Anne McCartt, senior vice president for research at IIHS, says that “the findings are a welcome surprise.”
“No matter how we looked at the fatal crash data for this age group — whether by miles driven, licensed drivers or population — the fatal crash involvement rates for drivers 70 and older declined, and did so at a faster pace than the rates for drivers 35 to 54 years old,” McCartt says.
According to Davis, the primary problem facing older drivers isn’t necessarily their age, but rather the physical impairments that come with growing older. These can include reduced vision and impaired depth perception, hearing loss, reduced reaction time, dementia and mind-fogging medication.
“It’s really not true to say that a person who is old should not drive,” Davis says. “There are plenty of people over 70 who are perfectly capable of driving. It’s not a matter of age, it’s a matter of function.”
Signs of age-related impairments
When his mother turned 72, Tully Lehman knew something had to change.
“She was very attached to the car. To her it symbolized freedom,” says Lehman, a spokesman for the nonprofit Insurance Information Network of California. “But she just wasn’t able to drive safely after a certain point.”
As her driving deteriorated, Lehman had to wean his mother off her vehicle altogether, and this prompted him to look more closely at the issue of seniors behind the wheel.
“It may feel like snooping, but keeping a wary eye on a senior driver will not only benefit that driver, but other drivers as well,” Lehman says.
Lehman recommends looking for the following signs that a senior driver may need to stop driving:
- Abrupt lane changes, heavy braking or rapid accelerating.
- Numerous “close calls” with other vehicles or missing stop signs or lights.
- Driving too fast or too slow.
- Trouble reading road signs.
- Forgetting where they are or where they are going.
- Easily angered by other drivers’ actions on the road or not aware of others frustrations.
- Trouble focusing on driving.
- Limited flexibility, in particular looking over the shoulder.
“Look for the signs, but have the conversation about driving long before your loved one starts showing them,” Lehman says. “It will make it easier on everyone.”
Insuring older drivers
Michael Barry, a spokesman for the nonprofit Insurance Information Institute, says auto insurance rates for older drivers are not necessarily higher than those for younger drivers.
“Mature drivers have more experience, so in many ways they are less of a risk than younger drivers,” Barry says.
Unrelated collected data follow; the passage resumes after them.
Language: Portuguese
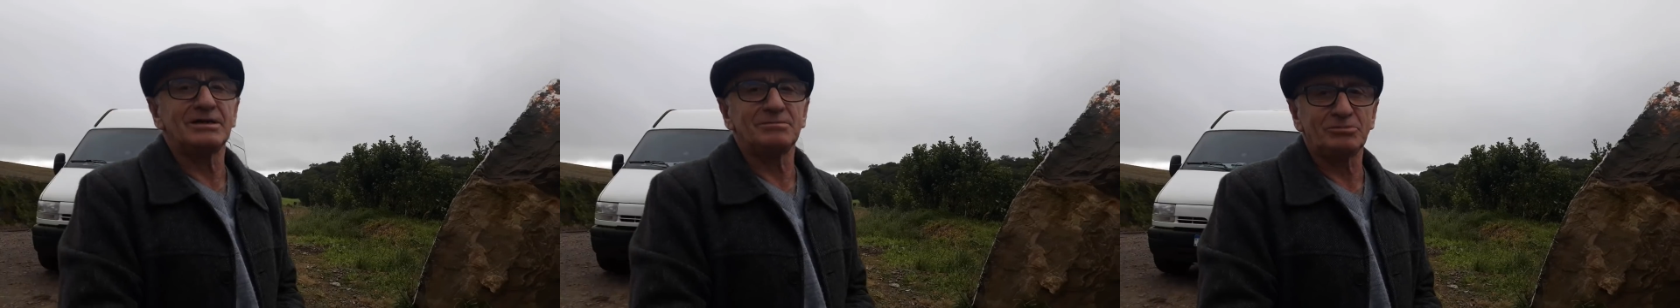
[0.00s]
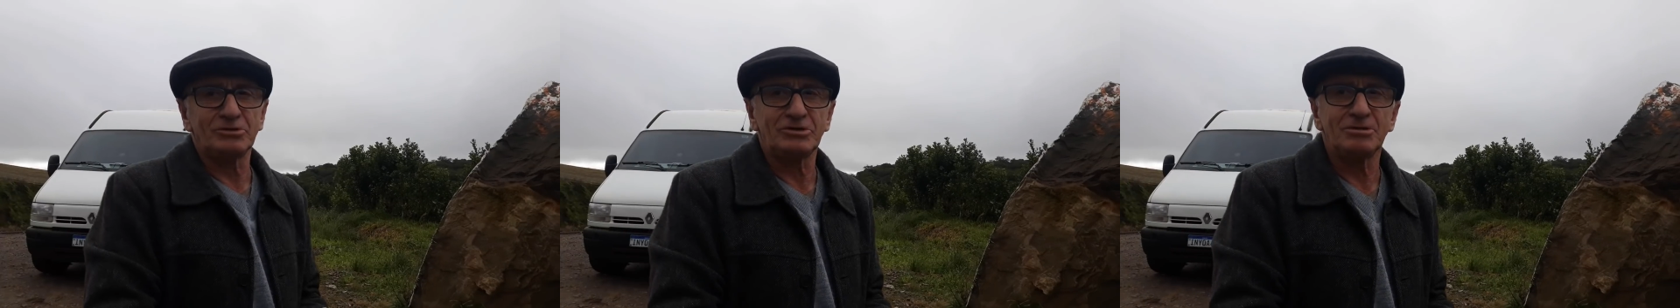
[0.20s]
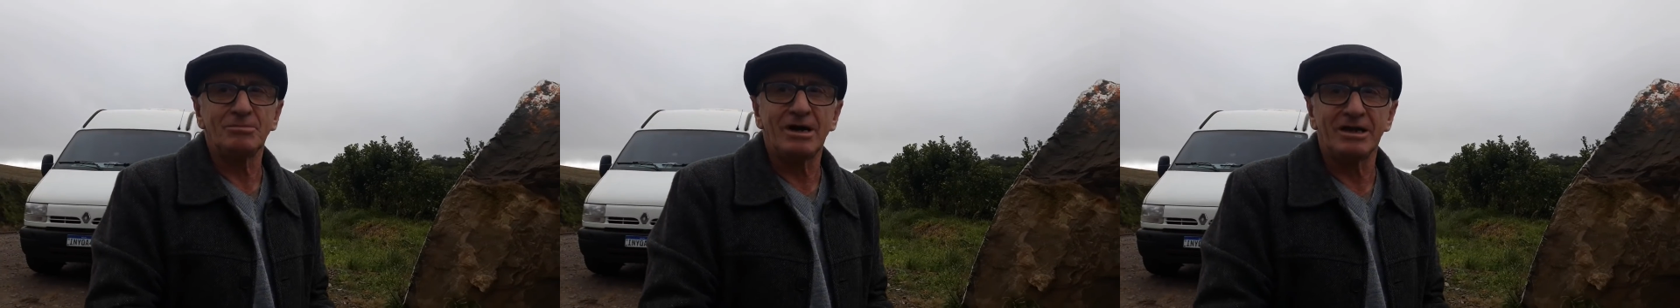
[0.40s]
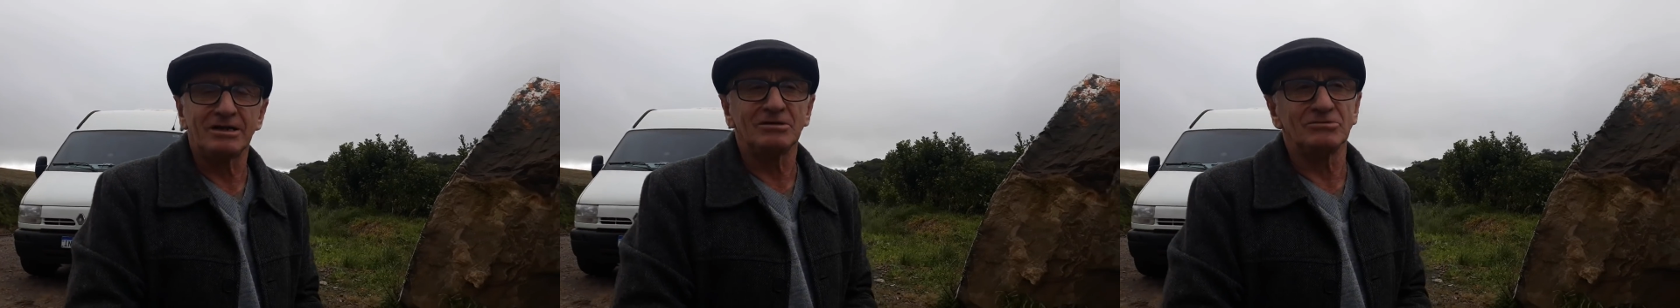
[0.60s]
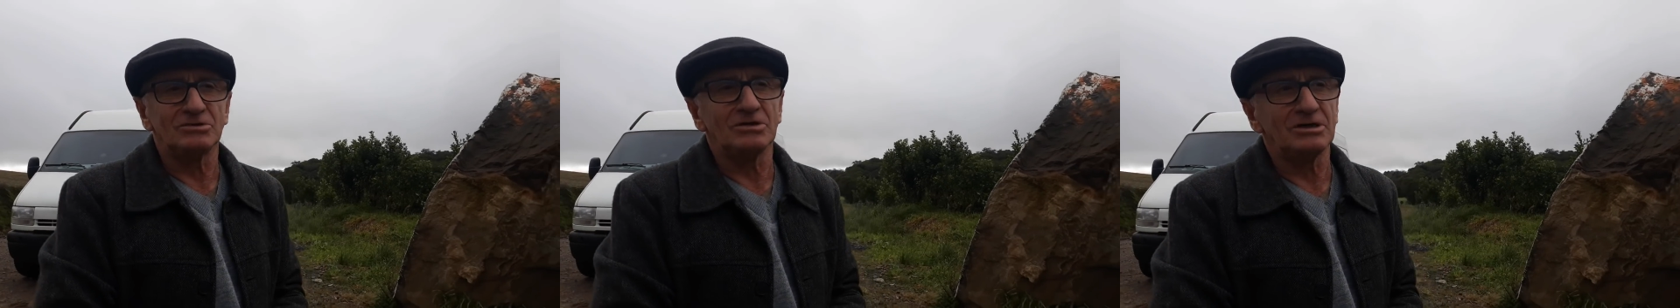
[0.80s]
o
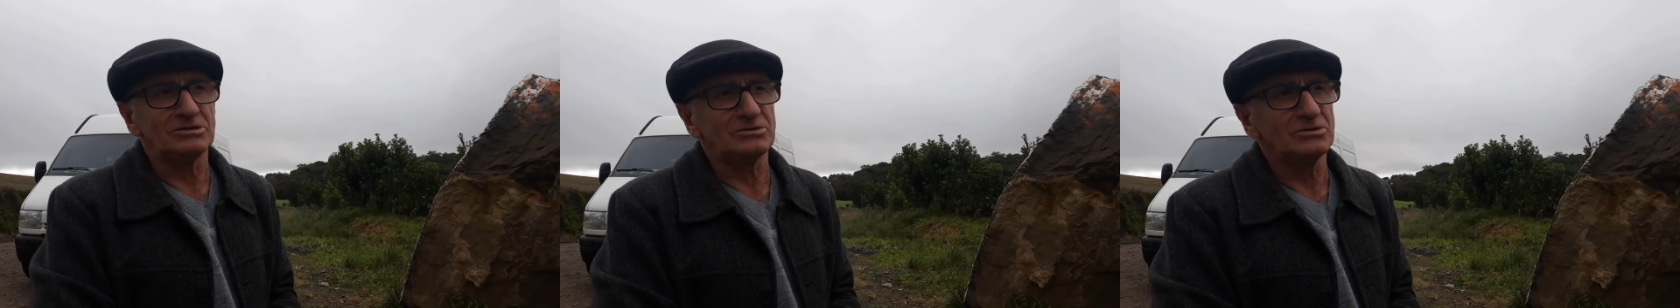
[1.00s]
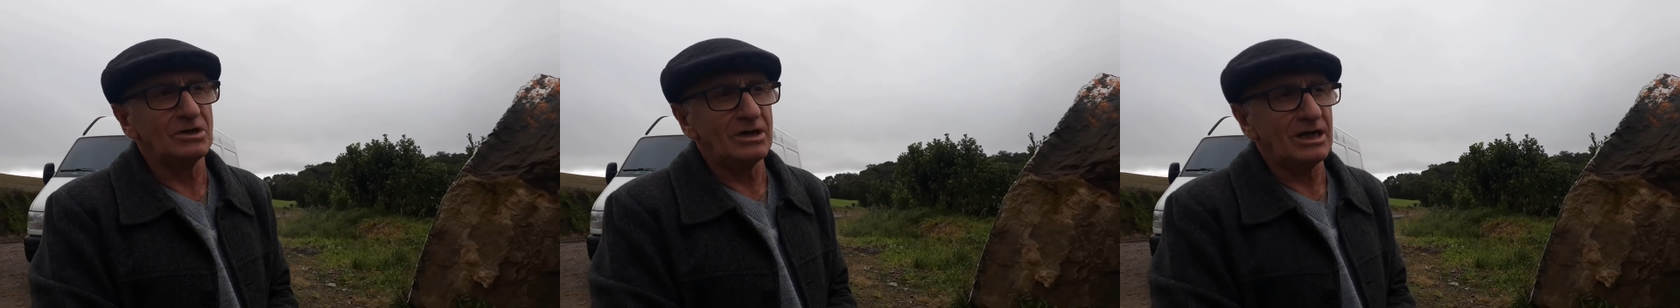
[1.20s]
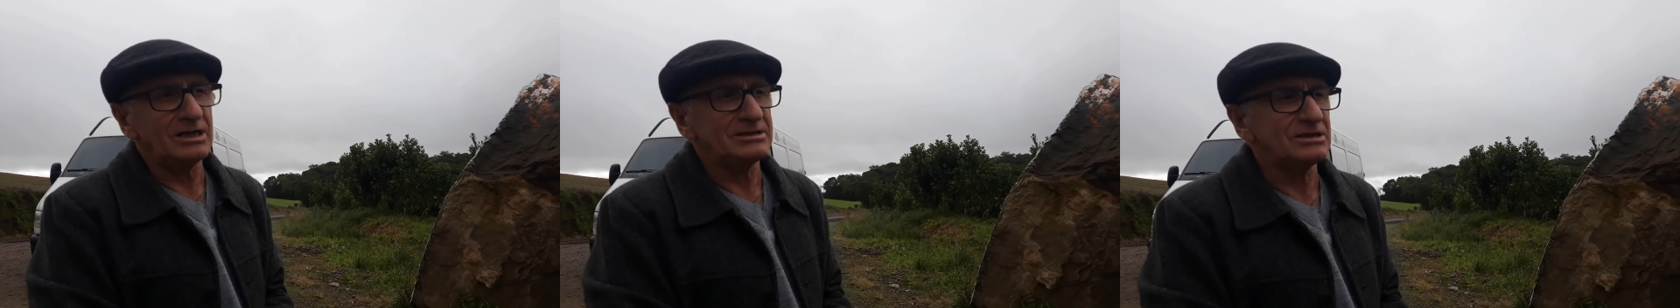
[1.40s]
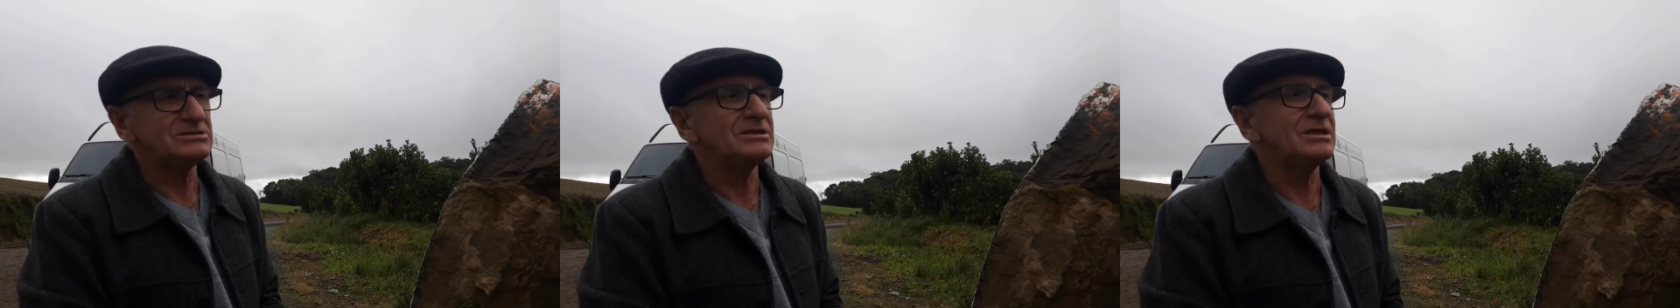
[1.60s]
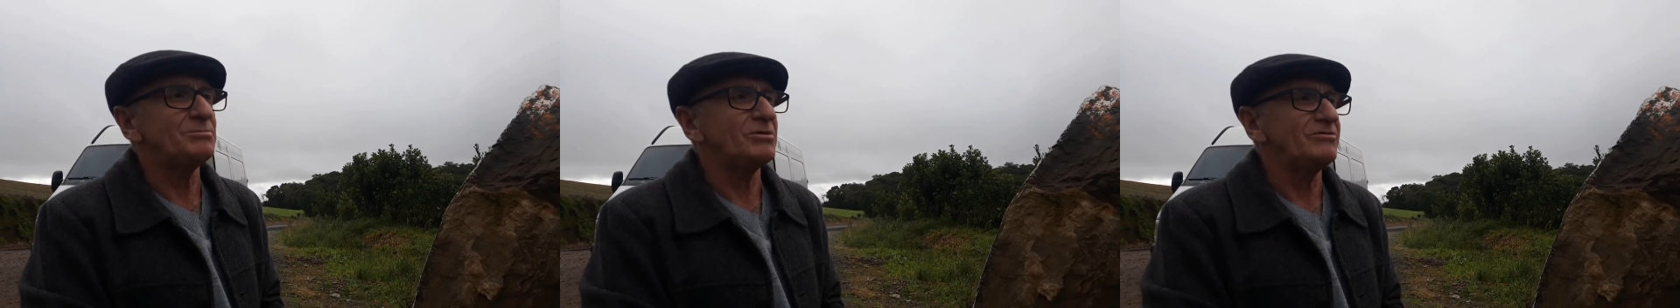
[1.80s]
chimarrão nosso. Ela está
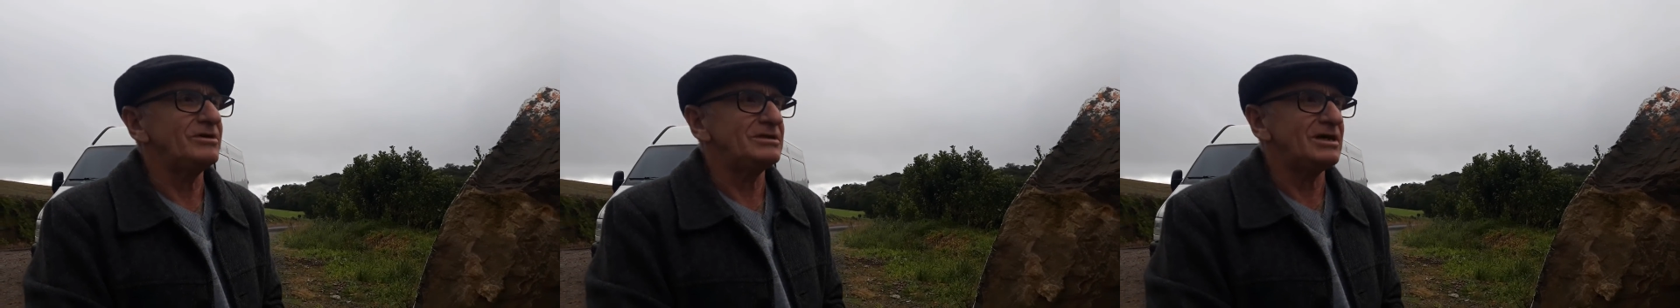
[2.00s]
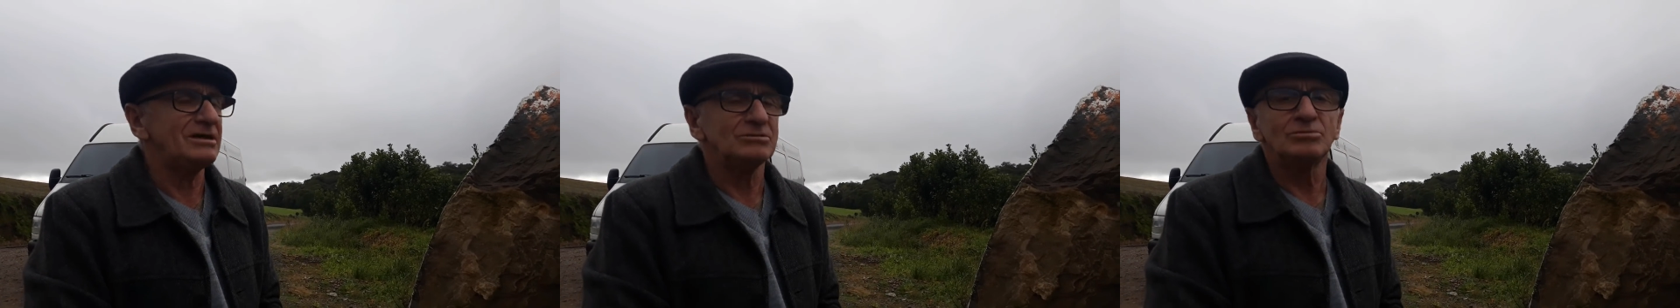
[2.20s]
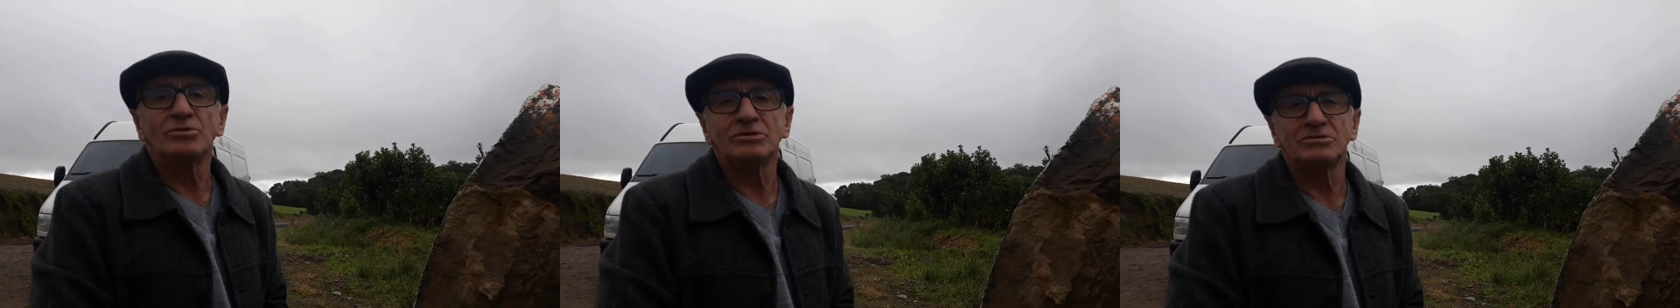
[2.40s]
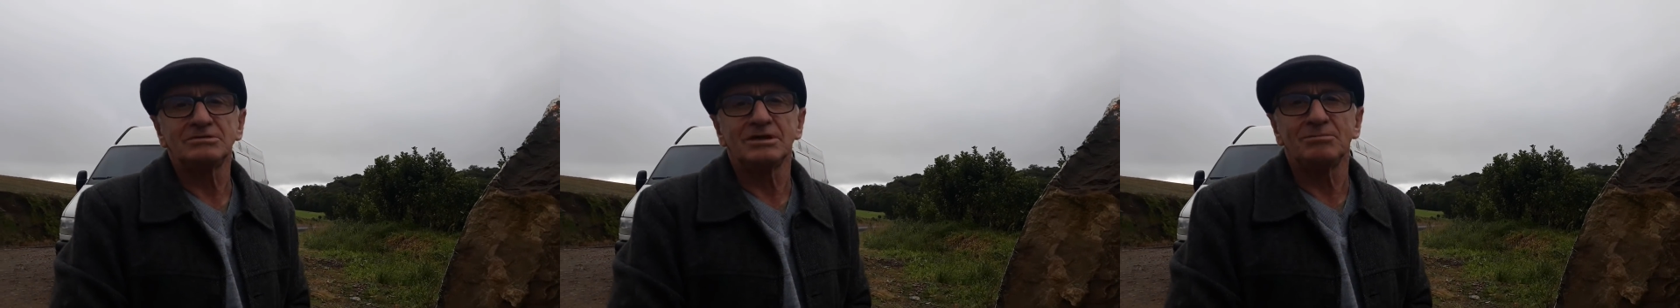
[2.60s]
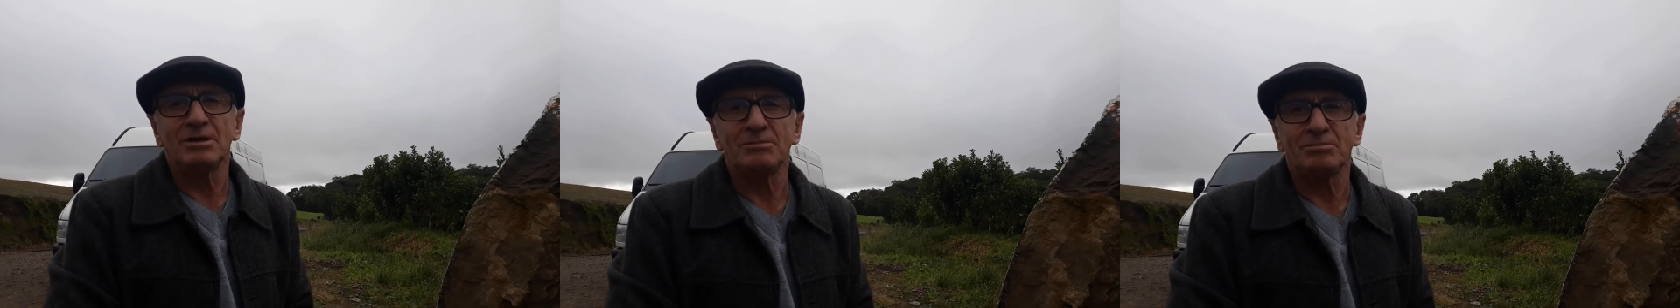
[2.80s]
sendo aproveitada muito
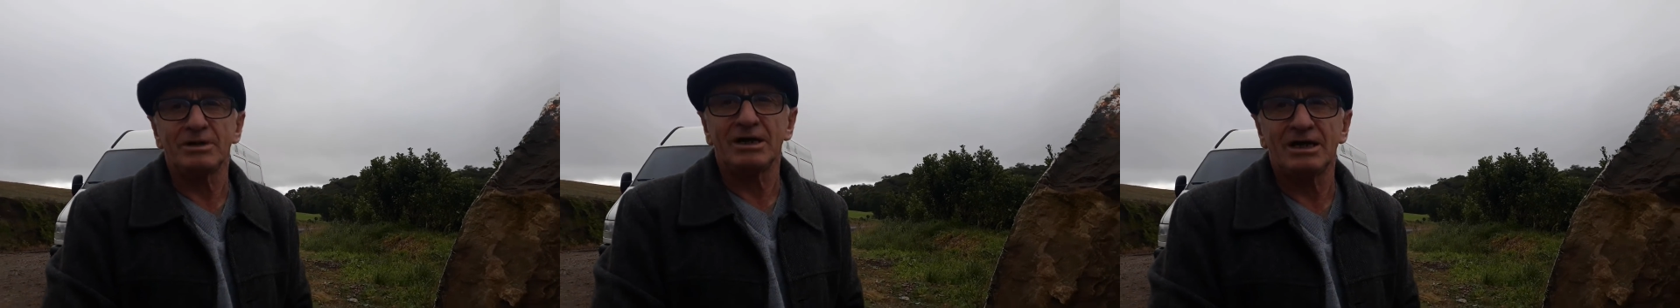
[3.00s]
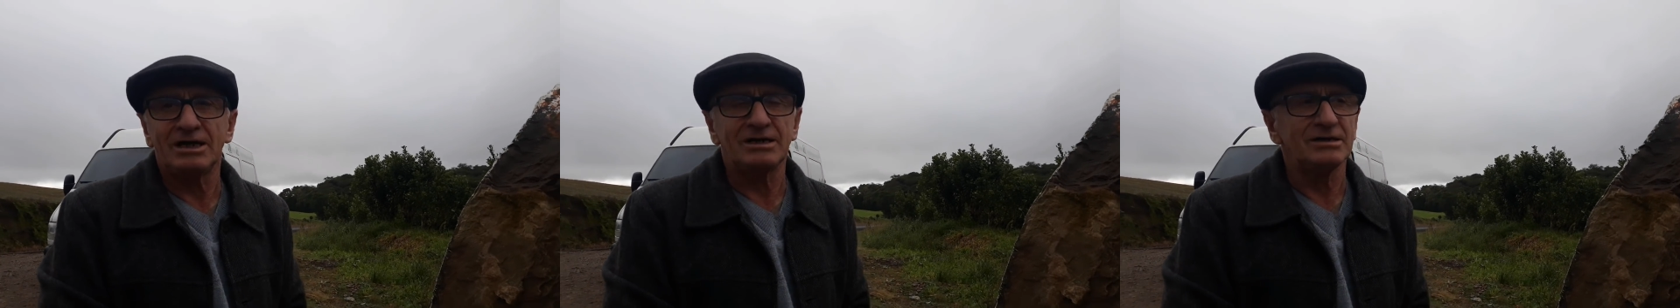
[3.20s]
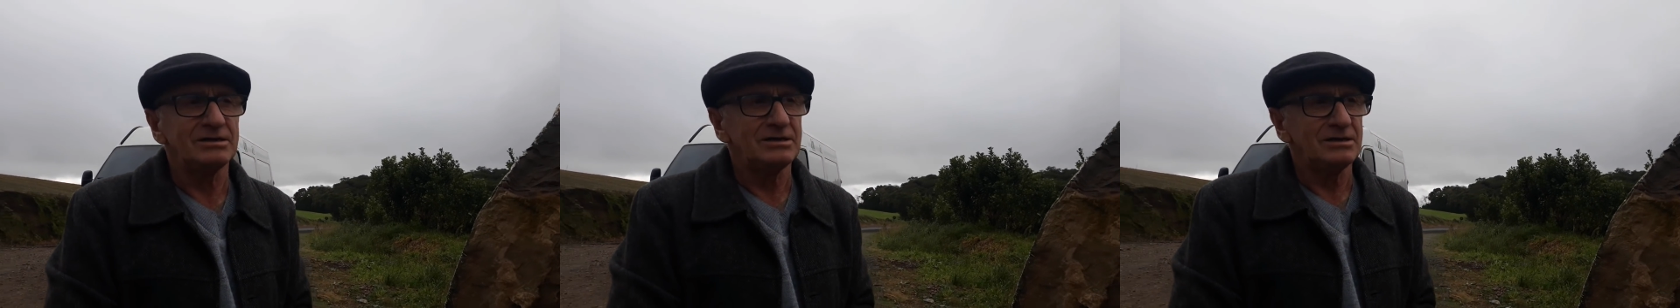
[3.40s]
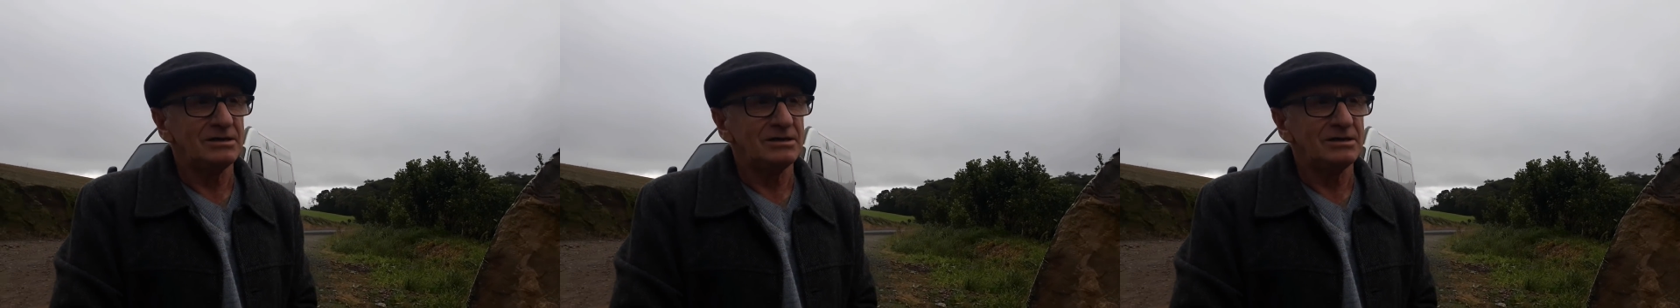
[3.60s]
também para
According to the National Association of Insurance Commissioners, 31 states and the District of Columbia mandate premium discounts for older adults. All but two of these states (Massachusetts and North Carolina) require older drivers (usually age 55 and over) to complete a state-approved accident prevention course. Moreover, 10 states mandate discounts for all drivers — including older ones — who take defensive driving or other driver’s education courses.
Typically, Barry says, these state-mandated discounts apply only to basic liability coverage. But regulations differ from state to state. For instance, the older adult discount in Massachusetts applies to all auto insurance coverage for drivers over 65.
“Just because you’re older doesn’t mean you have to give up driving,” Davis says. “The only people I don’t want driving are those who are unable to control their vehicle.”